What the task asks
All entries need to be written out again exactly, without their pictures.

··· Material supplied

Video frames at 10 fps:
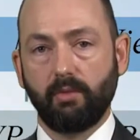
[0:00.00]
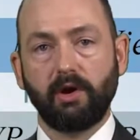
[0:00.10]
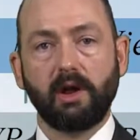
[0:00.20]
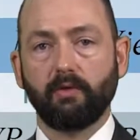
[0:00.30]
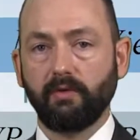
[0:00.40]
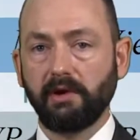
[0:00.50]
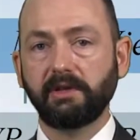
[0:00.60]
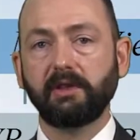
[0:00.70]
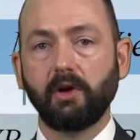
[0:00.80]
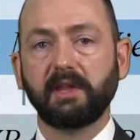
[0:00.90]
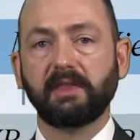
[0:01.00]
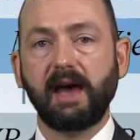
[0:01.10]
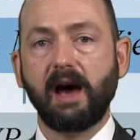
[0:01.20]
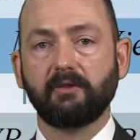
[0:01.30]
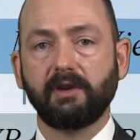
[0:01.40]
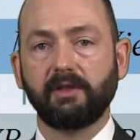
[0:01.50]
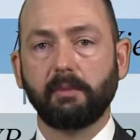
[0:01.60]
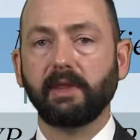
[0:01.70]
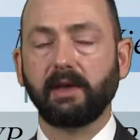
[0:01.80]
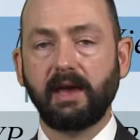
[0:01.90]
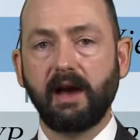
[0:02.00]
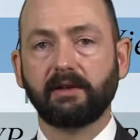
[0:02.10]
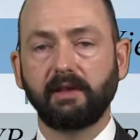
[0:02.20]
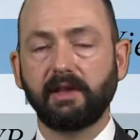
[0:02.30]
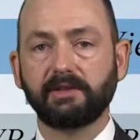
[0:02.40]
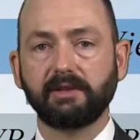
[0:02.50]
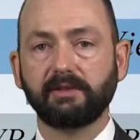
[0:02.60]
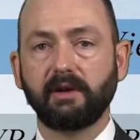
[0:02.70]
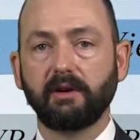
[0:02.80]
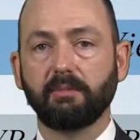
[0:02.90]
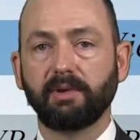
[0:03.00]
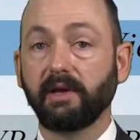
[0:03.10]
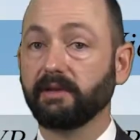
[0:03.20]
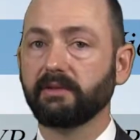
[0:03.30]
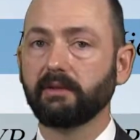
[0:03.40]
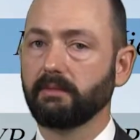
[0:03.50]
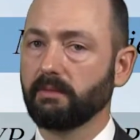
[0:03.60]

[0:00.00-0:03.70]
we're going to really look at the algorithm and the calculations that are in place.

······

Response to the task
Video frames at 10 fps:
[0:00.00]
[0:00.10]
[0:00.20]
[0:00.30]
[0:00.40]
[0:00.50]
[0:00.60]
[0:00.70]
[0:00.80]
[0:00.90]
[0:01.00]
[0:01.10]
[0:01.20]
[0:01.30]
[0:01.40]
[0:01.50]
[0:01.60]
[0:01.70]
[0:01.80]
[0:01.90]
[0:02.00]
[0:02.10]
[0:02.20]
[0:02.30]
[0:02.40]
[0:02.50]
[0:02.60]
[0:02.70]
[0:02.80]
[0:02.90]
[0:03.00]
[0:03.10]
[0:03.20]
[0:03.30]
[0:03.40]
[0:03.50]
[0:03.60]

[0:00.00-0:03.70]
we're going to really look at the algorithm and the calculations that are in place.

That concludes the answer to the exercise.